TASK OBJECTIVE -
Reply with each record repeated exactly.

(PROVIDED DATA)

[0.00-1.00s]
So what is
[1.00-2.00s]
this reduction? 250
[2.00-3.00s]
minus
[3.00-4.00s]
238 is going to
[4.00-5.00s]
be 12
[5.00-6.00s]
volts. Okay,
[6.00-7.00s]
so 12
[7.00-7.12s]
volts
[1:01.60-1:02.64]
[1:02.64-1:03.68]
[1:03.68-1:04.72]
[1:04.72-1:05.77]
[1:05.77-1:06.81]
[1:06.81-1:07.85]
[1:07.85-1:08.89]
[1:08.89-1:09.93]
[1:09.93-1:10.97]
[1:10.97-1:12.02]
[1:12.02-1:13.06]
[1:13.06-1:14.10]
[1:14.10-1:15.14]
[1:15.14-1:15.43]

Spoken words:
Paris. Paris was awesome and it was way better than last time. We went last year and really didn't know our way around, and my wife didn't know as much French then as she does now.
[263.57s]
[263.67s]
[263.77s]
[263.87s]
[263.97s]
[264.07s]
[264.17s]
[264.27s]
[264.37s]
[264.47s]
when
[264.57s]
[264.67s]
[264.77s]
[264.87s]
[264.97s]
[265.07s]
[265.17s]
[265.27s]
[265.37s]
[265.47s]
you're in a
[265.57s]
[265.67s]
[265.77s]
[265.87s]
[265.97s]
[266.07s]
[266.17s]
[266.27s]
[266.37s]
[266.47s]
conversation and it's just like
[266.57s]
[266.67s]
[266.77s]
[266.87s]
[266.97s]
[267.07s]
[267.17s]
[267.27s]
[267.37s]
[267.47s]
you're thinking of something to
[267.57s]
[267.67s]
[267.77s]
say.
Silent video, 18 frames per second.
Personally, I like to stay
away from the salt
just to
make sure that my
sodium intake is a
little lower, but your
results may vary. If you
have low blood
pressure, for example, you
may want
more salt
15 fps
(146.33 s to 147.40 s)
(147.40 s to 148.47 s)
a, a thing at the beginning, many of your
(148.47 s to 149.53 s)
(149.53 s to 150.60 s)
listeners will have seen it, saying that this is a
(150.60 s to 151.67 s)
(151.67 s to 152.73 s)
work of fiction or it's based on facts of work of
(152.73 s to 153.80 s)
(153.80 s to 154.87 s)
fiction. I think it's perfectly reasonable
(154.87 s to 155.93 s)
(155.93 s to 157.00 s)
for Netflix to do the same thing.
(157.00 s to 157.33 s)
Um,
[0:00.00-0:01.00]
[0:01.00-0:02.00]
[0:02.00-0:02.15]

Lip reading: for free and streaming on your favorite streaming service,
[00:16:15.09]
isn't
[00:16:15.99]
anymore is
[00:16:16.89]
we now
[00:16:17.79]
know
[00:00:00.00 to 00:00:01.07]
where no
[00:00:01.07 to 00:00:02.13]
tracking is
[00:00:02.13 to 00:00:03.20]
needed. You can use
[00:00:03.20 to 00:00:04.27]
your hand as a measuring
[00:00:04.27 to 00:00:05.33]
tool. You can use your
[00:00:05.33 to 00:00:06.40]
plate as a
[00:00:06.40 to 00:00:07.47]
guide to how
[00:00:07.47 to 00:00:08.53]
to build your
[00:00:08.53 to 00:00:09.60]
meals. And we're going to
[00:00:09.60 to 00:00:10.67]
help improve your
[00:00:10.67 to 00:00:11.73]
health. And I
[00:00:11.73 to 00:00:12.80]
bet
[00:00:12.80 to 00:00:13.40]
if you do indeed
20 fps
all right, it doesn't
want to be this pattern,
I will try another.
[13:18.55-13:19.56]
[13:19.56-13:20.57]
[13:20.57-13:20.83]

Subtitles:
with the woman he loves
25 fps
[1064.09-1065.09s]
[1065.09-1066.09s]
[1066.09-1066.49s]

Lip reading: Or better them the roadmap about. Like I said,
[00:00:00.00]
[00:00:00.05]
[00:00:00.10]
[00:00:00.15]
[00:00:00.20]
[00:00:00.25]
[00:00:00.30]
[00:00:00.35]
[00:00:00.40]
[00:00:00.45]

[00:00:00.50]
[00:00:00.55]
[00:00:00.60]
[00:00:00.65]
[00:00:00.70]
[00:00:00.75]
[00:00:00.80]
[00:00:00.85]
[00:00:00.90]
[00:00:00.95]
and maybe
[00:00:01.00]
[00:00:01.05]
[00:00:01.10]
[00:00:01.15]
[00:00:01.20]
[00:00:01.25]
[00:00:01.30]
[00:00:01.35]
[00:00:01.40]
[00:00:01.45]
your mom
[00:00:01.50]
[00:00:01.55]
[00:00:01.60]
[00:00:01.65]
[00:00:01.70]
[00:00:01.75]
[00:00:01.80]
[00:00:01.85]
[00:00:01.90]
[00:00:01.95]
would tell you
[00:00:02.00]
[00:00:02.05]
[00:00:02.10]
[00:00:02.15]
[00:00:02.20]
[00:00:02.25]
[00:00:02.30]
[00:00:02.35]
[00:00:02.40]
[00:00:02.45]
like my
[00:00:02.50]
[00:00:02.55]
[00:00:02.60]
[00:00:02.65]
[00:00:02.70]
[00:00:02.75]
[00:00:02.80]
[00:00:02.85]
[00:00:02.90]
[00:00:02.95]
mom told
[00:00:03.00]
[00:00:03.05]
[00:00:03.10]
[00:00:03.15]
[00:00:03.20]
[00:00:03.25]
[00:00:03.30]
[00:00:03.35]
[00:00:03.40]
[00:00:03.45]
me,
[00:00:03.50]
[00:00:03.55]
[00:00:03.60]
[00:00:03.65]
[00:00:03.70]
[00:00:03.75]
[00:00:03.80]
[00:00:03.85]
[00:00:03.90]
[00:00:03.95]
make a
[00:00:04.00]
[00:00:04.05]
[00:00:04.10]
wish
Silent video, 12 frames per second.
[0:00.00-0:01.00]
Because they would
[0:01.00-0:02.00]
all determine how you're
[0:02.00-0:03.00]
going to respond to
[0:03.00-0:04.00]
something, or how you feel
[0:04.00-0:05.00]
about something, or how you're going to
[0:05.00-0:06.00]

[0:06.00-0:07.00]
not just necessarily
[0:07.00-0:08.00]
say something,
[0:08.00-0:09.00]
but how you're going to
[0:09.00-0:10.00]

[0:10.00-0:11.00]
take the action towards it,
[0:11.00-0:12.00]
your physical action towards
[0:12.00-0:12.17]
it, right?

(End PROVIDED DATA)

SOLUTION TO THIS PROBLEM -
[0.00-1.00s]
So what is
[1.00-2.00s]
this reduction? 250
[2.00-3.00s]
minus
[3.00-4.00s]
238 is going to
[4.00-5.00s]
be 12
[5.00-6.00s]
volts. Okay,
[6.00-7.00s]
so 12
[7.00-7.12s]
volts
[1:01.60-1:02.64]
[1:02.64-1:03.68]
[1:03.68-1:04.72]
[1:04.72-1:05.77]
[1:05.77-1:06.81]
[1:06.81-1:07.85]
[1:07.85-1:08.89]
[1:08.89-1:09.93]
[1:09.93-1:10.97]
[1:10.97-1:12.02]
[1:12.02-1:13.06]
[1:13.06-1:14.10]
[1:14.10-1:15.14]
[1:15.14-1:15.43]

Spoken words:
Paris. Paris was awesome and it was way better than last time. We went last year and really didn't know our way around, and my wife didn't know as much French then as she does now.
[263.57s]
[263.67s]
[263.77s]
[263.87s]
[263.97s]
[264.07s]
[264.17s]
[264.27s]
[264.37s]
[264.47s]
when
[264.57s]
[264.67s]
[264.77s]
[264.87s]
[264.97s]
[265.07s]
[265.17s]
[265.27s]
[265.37s]
[265.47s]
you're in a
[265.57s]
[265.67s]
[265.77s]
[265.87s]
[265.97s]
[266.07s]
[266.17s]
[266.27s]
[266.37s]
[266.47s]
conversation and it's just like
[266.57s]
[266.67s]
[266.77s]
[266.87s]
[266.97s]
[267.07s]
[267.17s]
[267.27s]
[267.37s]
[267.47s]
you're thinking of something to
[267.57s]
[267.67s]
[267.77s]
say.
Silent video, 18 frames per second.
Personally, I like to stay
away from the salt
just to
make sure that my
sodium intake is a
little lower, but your
results may vary. If you
have low blood
pressure, for example, you
may want
more salt
15 fps
(146.33 s to 147.40 s)
(147.40 s to 148.47 s)
a, a thing at the beginning, many of your
(148.47 s to 149.53 s)
(149.53 s to 150.60 s)
listeners will have seen it, saying that this is a
(150.60 s to 151.67 s)
(151.67 s to 152.73 s)
work of fiction or it's based on facts of work of
(152.73 s to 153.80 s)
(153.80 s to 154.87 s)
fiction. I think it's perfectly reasonable
(154.87 s to 155.93 s)
(155.93 s to 157.00 s)
for Netflix to do the same thing.
(157.00 s to 157.33 s)
Um,
[0:00.00-0:01.00]
[0:01.00-0:02.00]
[0:02.00-0:02.15]

Lip reading: for free and streaming on your favorite streaming service,
[00:16:15.09]
isn't
[00:16:15.99]
anymore is
[00:16:16.89]
we now
[00:16:17.79]
know
[00:00:00.00 to 00:00:01.07]
where no
[00:00:01.07 to 00:00:02.13]
tracking is
[00:00:02.13 to 00:00:03.20]
needed. You can use
[00:00:03.20 to 00:00:04.27]
your hand as a measuring
[00:00:04.27 to 00:00:05.33]
tool. You can use your
[00:00:05.33 to 00:00:06.40]
plate as a
[00:00:06.40 to 00:00:07.47]
guide to how
[00:00:07.47 to 00:00:08.53]
to build your
[00:00:08.53 to 00:00:09.60]
meals. And we're going to
[00:00:09.60 to 00:00:10.67]
help improve your
[00:00:10.67 to 00:00:11.73]
health. And I
[00:00:11.73 to 00:00:12.80]
bet
[00:00:12.80 to 00:00:13.40]
if you do indeed
20 fps
all right, it doesn't
want to be this pattern,
I will try another.
[13:18.55-13:19.56]
[13:19.56-13:20.57]
[13:20.57-13:20.83]

Subtitles:
with the woman he loves
25 fps
[1064.09-1065.09s]
[1065.09-1066.09s]
[1066.09-1066.49s]

Lip reading: Or better them the roadmap about. Like I said,
[00:00:00.00]
[00:00:00.05]
[00:00:00.10]
[00:00:00.15]
[00:00:00.20]
[00:00:00.25]
[00:00:00.30]
[00:00:00.35]
[00:00:00.40]
[00:00:00.45]

[00:00:00.50]
[00:00:00.55]
[00:00:00.60]
[00:00:00.65]
[00:00:00.70]
[00:00:00.75]
[00:00:00.80]
[00:00:00.85]
[00:00:00.90]
[00:00:00.95]
and maybe
[00:00:01.00]
[00:00:01.05]
[00:00:01.10]
[00:00:01.15]
[00:00:01.20]
[00:00:01.25]
[00:00:01.30]
[00:00:01.35]
[00:00:01.40]
[00:00:01.45]
your mom
[00:00:01.50]
[00:00:01.55]
[00:00:01.60]
[00:00:01.65]
[00:00:01.70]
[00:00:01.75]
[00:00:01.80]
[00:00:01.85]
[00:00:01.90]
[00:00:01.95]
would tell you
[00:00:02.00]
[00:00:02.05]
[00:00:02.10]
[00:00:02.15]
[00:00:02.20]
[00:00:02.25]
[00:00:02.30]
[00:00:02.35]
[00:00:02.40]
[00:00:02.45]
like my
[00:00:02.50]
[00:00:02.55]
[00:00:02.60]
[00:00:02.65]
[00:00:02.70]
[00:00:02.75]
[00:00:02.80]
[00:00:02.85]
[00:00:02.90]
[00:00:02.95]
mom told
[00:00:03.00]
[00:00:03.05]
[00:00:03.10]
[00:00:03.15]
[00:00:03.20]
[00:00:03.25]
[00:00:03.30]
[00:00:03.35]
[00:00:03.40]
[00:00:03.45]
me,
[00:00:03.50]
[00:00:03.55]
[00:00:03.60]
[00:00:03.65]
[00:00:03.70]
[00:00:03.75]
[00:00:03.80]
[00:00:03.85]
[00:00:03.90]
[00:00:03.95]
make a
[00:00:04.00]
[00:00:04.05]
[00:00:04.10]
wish
Silent video, 12 frames per second.
[0:00.00-0:01.00]
Because they would
[0:01.00-0:02.00]
all determine how you're
[0:02.00-0:03.00]
going to respond to
[0:03.00-0:04.00]
something, or how you feel
[0:04.00-0:05.00]
about something, or how you're going to
[0:05.00-0:06.00]

[0:06.00-0:07.00]
not just necessarily
[0:07.00-0:08.00]
say something,
[0:08.00-0:09.00]
but how you're going to
[0:09.00-0:10.00]

[0:10.00-0:11.00]
take the action towards it,
[0:11.00-0:12.00]
your physical action towards
[0:12.00-0:12.17]
it, right?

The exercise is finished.